# Data provided:
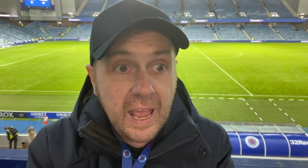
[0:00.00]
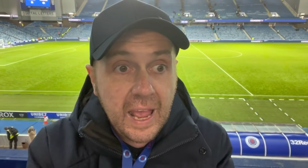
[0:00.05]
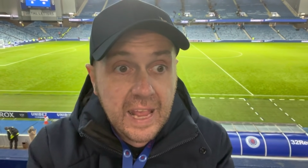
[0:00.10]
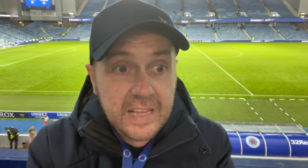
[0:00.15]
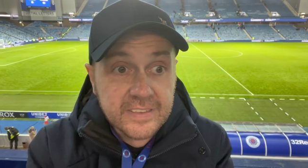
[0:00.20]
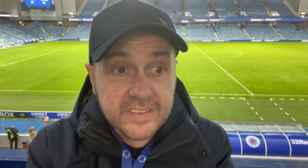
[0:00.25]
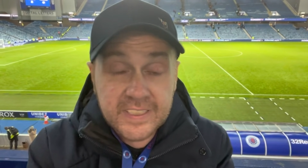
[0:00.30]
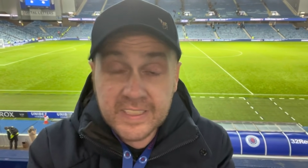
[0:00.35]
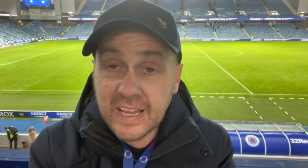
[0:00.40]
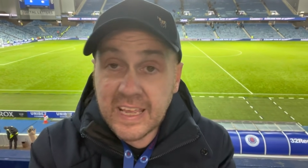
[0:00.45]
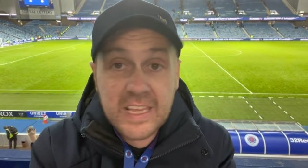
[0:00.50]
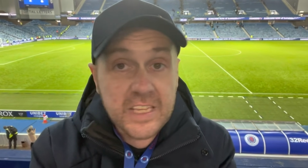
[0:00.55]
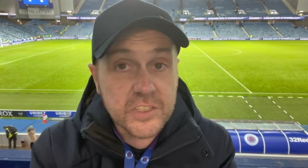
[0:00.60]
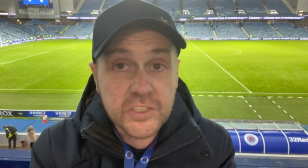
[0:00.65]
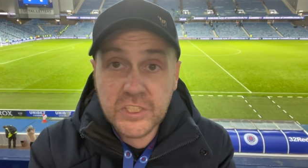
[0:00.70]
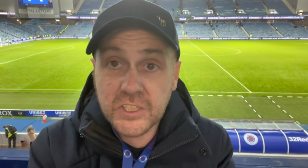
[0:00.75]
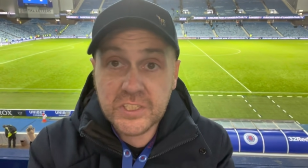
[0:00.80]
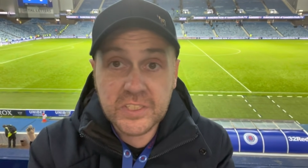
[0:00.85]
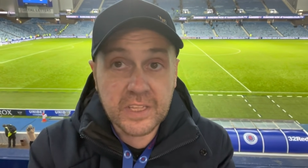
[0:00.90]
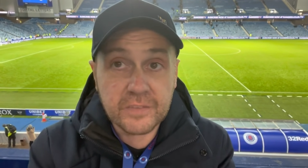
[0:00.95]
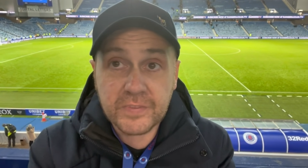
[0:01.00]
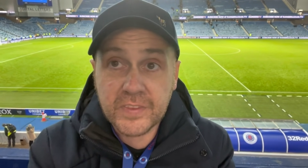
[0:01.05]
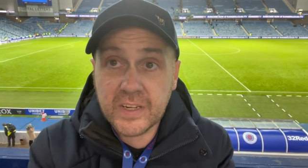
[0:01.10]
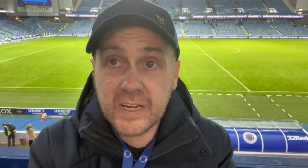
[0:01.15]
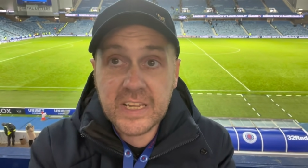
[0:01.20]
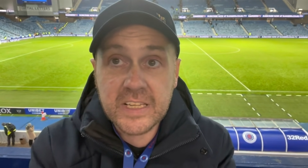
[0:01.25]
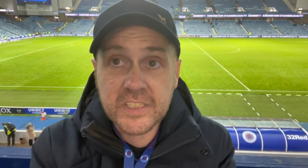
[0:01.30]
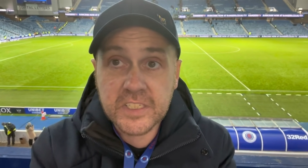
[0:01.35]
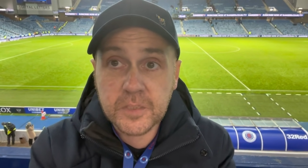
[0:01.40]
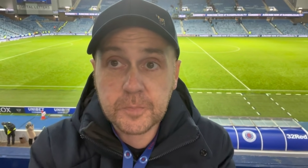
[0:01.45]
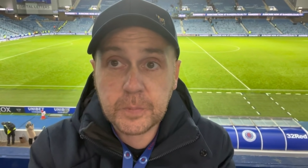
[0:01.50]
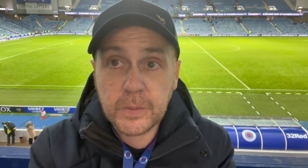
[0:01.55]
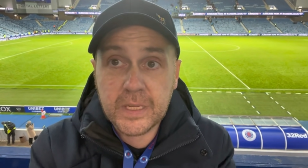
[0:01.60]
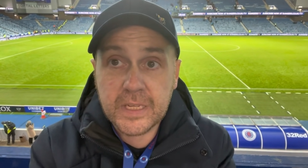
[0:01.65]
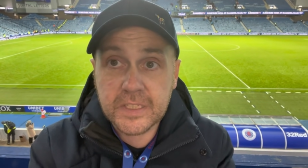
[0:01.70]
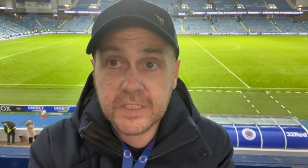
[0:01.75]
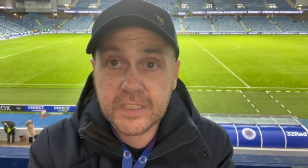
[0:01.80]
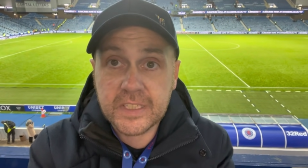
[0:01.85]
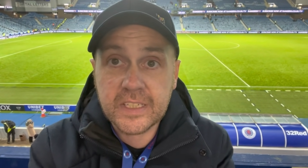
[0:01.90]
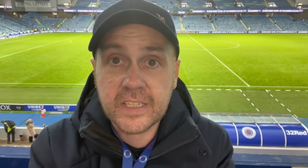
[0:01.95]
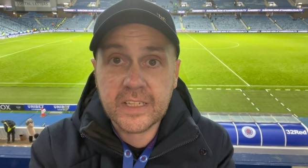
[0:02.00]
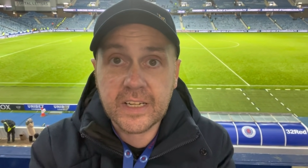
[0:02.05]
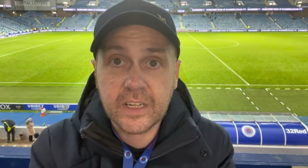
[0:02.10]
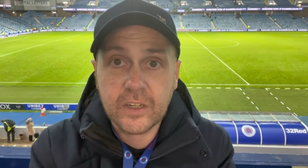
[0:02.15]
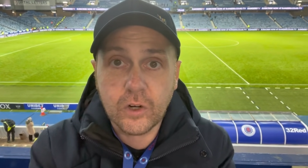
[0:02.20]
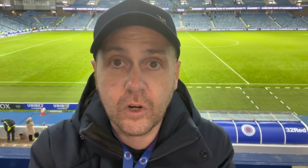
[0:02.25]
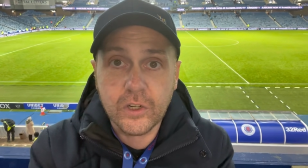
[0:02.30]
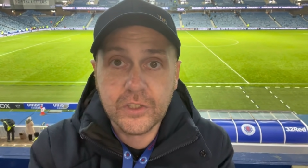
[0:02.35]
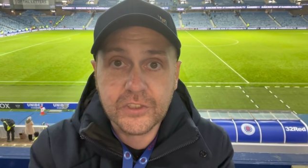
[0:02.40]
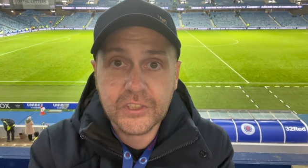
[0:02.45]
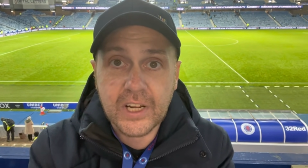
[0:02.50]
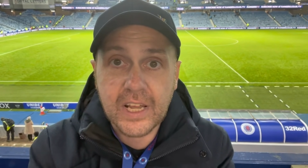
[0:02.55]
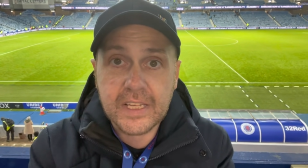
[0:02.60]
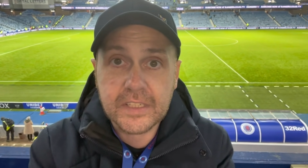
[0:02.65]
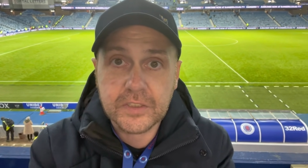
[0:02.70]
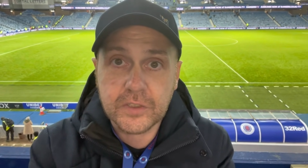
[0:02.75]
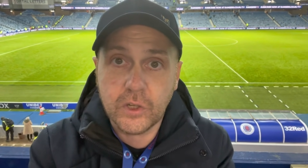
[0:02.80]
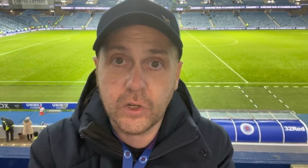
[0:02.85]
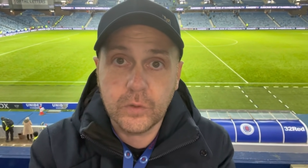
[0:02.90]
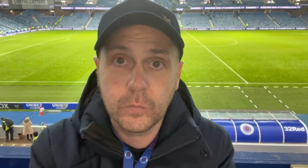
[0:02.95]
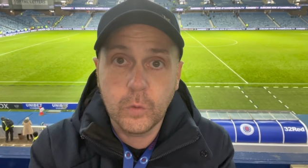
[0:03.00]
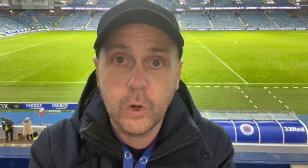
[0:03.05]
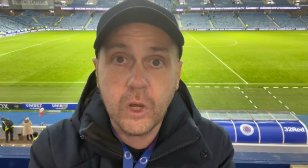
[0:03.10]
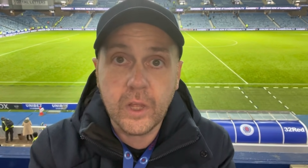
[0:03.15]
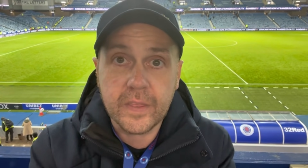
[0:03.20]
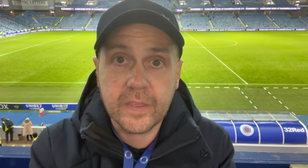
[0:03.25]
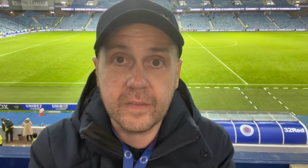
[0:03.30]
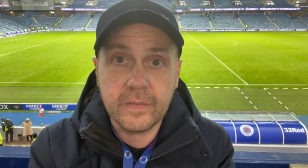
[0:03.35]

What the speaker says: And tonight is just, if the Rangers players needed a contrast on what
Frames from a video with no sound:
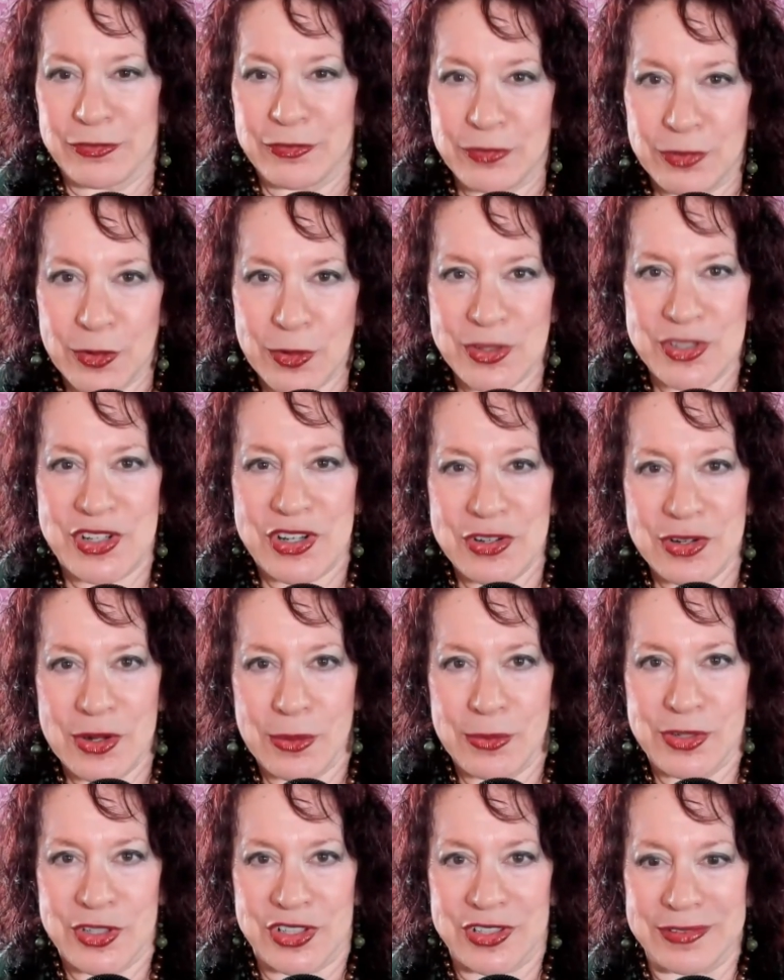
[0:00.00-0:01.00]
first
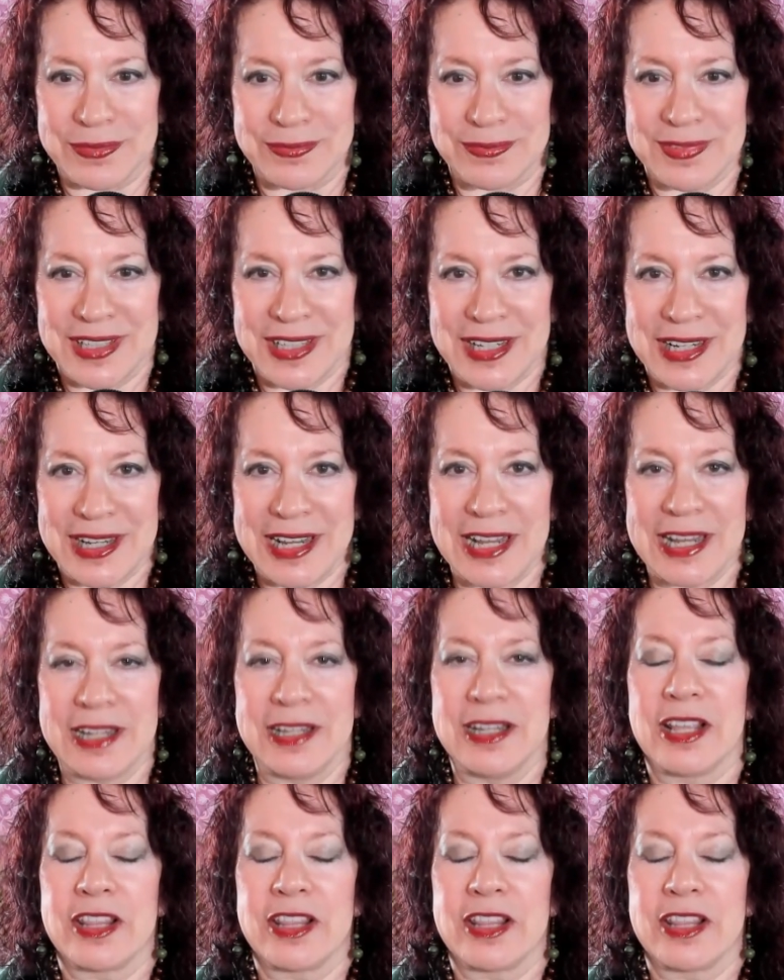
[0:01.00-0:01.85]
notion in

# Problem to work on:
Return all the data exactly, pictures omitted.

# Exercise solution:
[0:00.00]
[0:00.05]
[0:00.10]
[0:00.15]
[0:00.20]
[0:00.25]
[0:00.30]
[0:00.35]
[0:00.40]
[0:00.45]
[0:00.50]
[0:00.55]
[0:00.60]
[0:00.65]
[0:00.70]
[0:00.75]
[0:00.80]
[0:00.85]
[0:00.90]
[0:00.95]
[0:01.00]
[0:01.05]
[0:01.10]
[0:01.15]
[0:01.20]
[0:01.25]
[0:01.30]
[0:01.35]
[0:01.40]
[0:01.45]
[0:01.50]
[0:01.55]
[0:01.60]
[0:01.65]
[0:01.70]
[0:01.75]
[0:01.80]
[0:01.85]
[0:01.90]
[0:01.95]
[0:02.00]
[0:02.05]
[0:02.10]
[0:02.15]
[0:02.20]
[0:02.25]
[0:02.30]
[0:02.35]
[0:02.40]
[0:02.45]
[0:02.50]
[0:02.55]
[0:02.60]
[0:02.65]
[0:02.70]
[0:02.75]
[0:02.80]
[0:02.85]
[0:02.90]
[0:02.95]
[0:03.00]
[0:03.05]
[0:03.10]
[0:03.15]
[0:03.20]
[0:03.25]
[0:03.30]
[0:03.35]

What the speaker says: And tonight is just, if the Rangers players needed a contrast on what
Frames from a video with no sound:
[0:00.00-0:01.00]
first
[0:01.00-0:01.85]
notion in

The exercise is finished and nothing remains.